* Activity
If an entry holds a picture, leave that picture out; copy everything else exactly.

* Given data
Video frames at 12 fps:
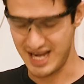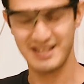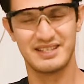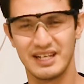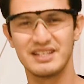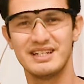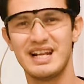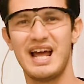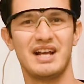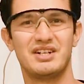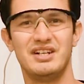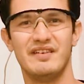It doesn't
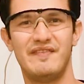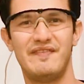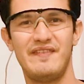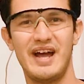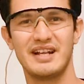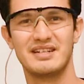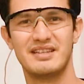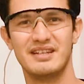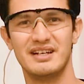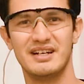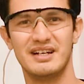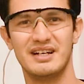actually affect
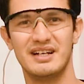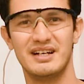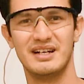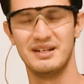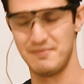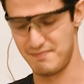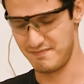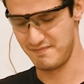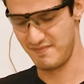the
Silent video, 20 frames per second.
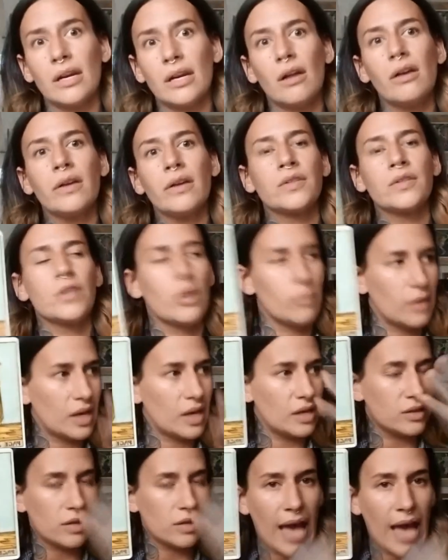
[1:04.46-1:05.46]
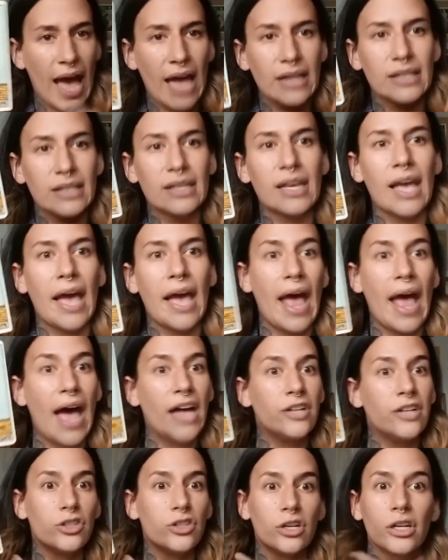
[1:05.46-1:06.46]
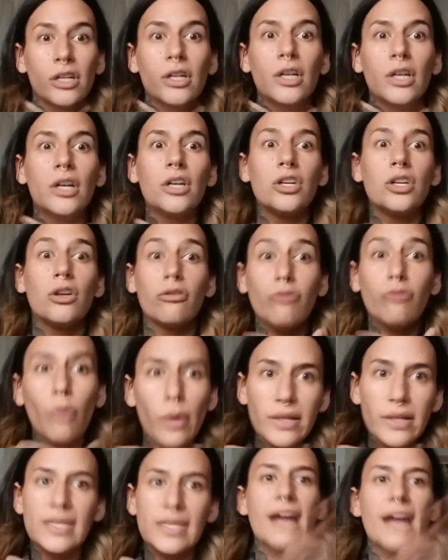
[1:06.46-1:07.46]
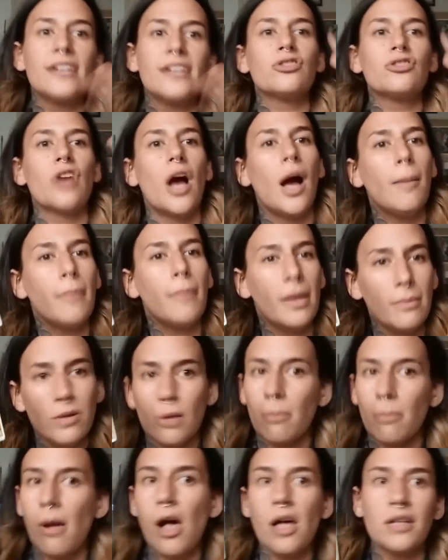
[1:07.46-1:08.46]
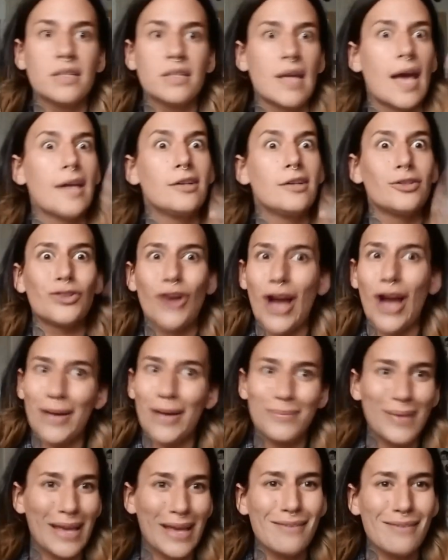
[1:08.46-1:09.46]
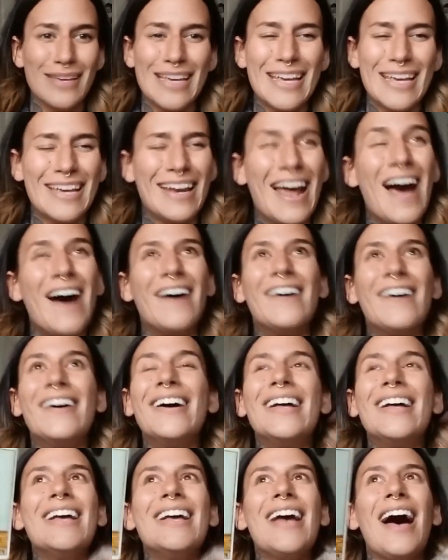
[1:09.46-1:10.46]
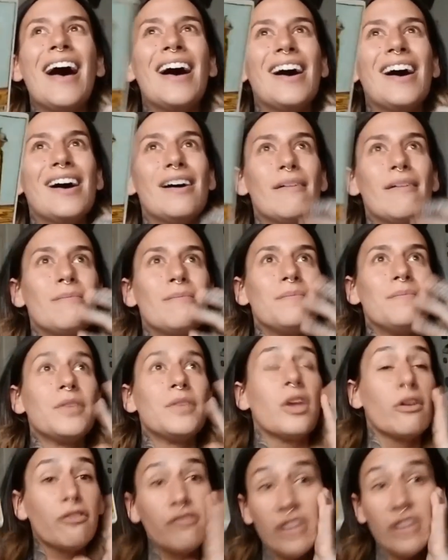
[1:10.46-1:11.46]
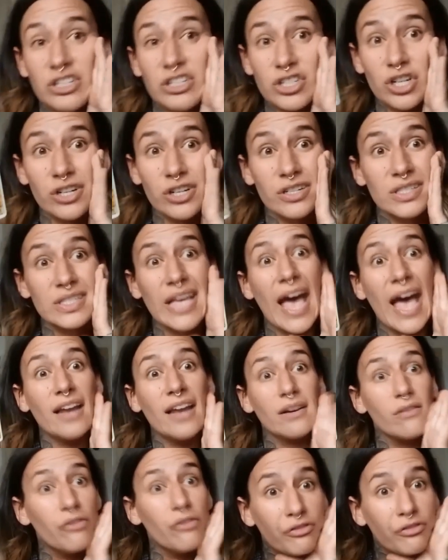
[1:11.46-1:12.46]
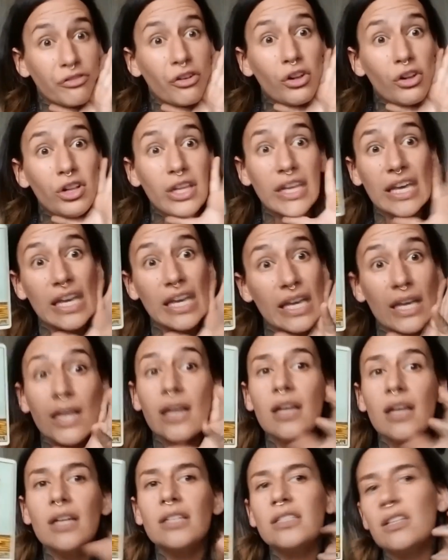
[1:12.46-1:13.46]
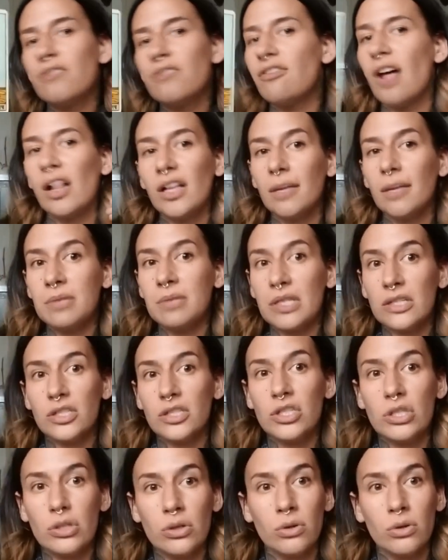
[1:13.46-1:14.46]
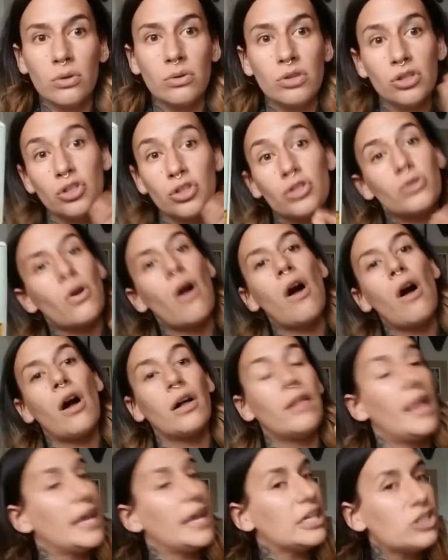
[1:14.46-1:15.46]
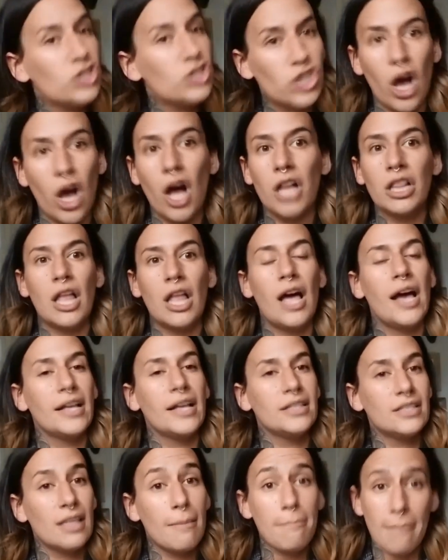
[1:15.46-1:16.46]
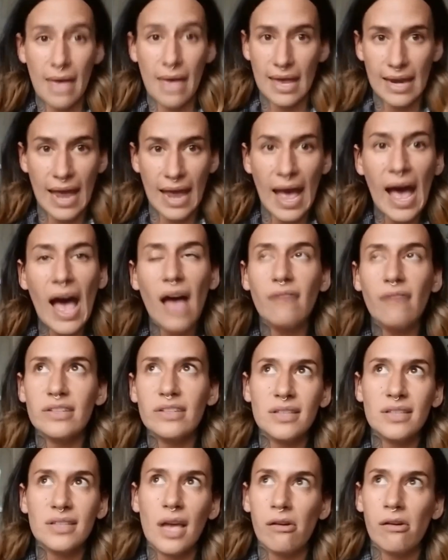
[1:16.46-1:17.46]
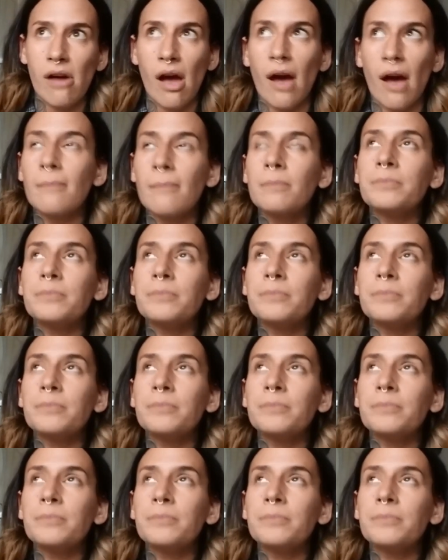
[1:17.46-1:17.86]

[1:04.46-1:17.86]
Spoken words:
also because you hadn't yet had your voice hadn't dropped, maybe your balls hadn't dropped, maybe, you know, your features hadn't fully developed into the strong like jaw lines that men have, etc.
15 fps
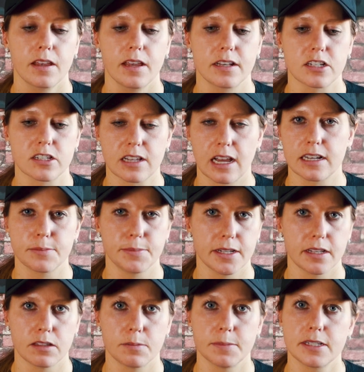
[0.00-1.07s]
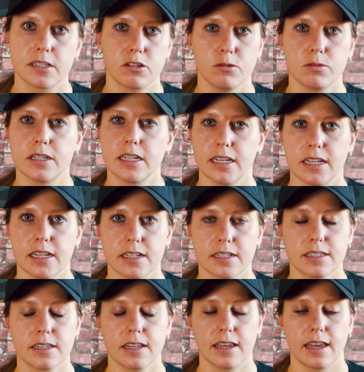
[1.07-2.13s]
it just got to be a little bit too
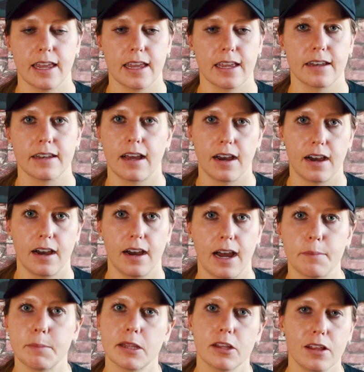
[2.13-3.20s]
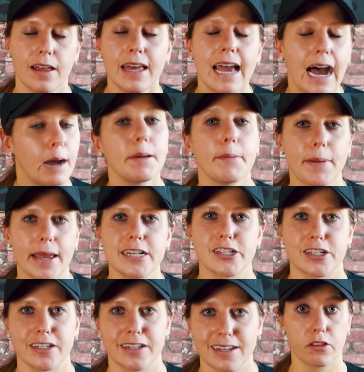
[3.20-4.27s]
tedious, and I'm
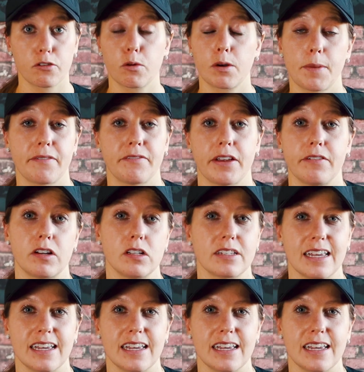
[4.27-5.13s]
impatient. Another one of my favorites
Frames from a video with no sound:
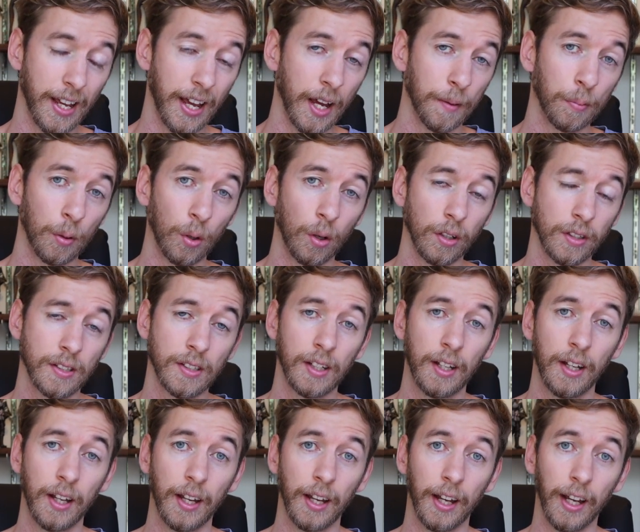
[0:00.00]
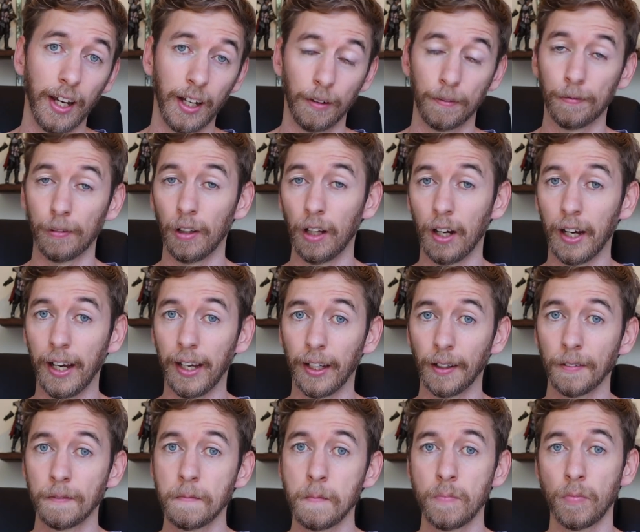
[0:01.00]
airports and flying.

* Result
Video frames at 12 fps:
It doesn't
actually affect
the
Silent video, 20 frames per second.
[1:04.46-1:05.46]
[1:05.46-1:06.46]
[1:06.46-1:07.46]
[1:07.46-1:08.46]
[1:08.46-1:09.46]
[1:09.46-1:10.46]
[1:10.46-1:11.46]
[1:11.46-1:12.46]
[1:12.46-1:13.46]
[1:13.46-1:14.46]
[1:14.46-1:15.46]
[1:15.46-1:16.46]
[1:16.46-1:17.46]
[1:17.46-1:17.86]

[1:04.46-1:17.86]
Spoken words:
also because you hadn't yet had your voice hadn't dropped, maybe your balls hadn't dropped, maybe, you know, your features hadn't fully developed into the strong like jaw lines that men have, etc.
15 fps
[0.00-1.07s]
[1.07-2.13s]
it just got to be a little bit too
[2.13-3.20s]
[3.20-4.27s]
tedious, and I'm
[4.27-5.13s]
impatient. Another one of my favorites
Frames from a video with no sound:
[0:00.00]
[0:01.00]
airports and flying.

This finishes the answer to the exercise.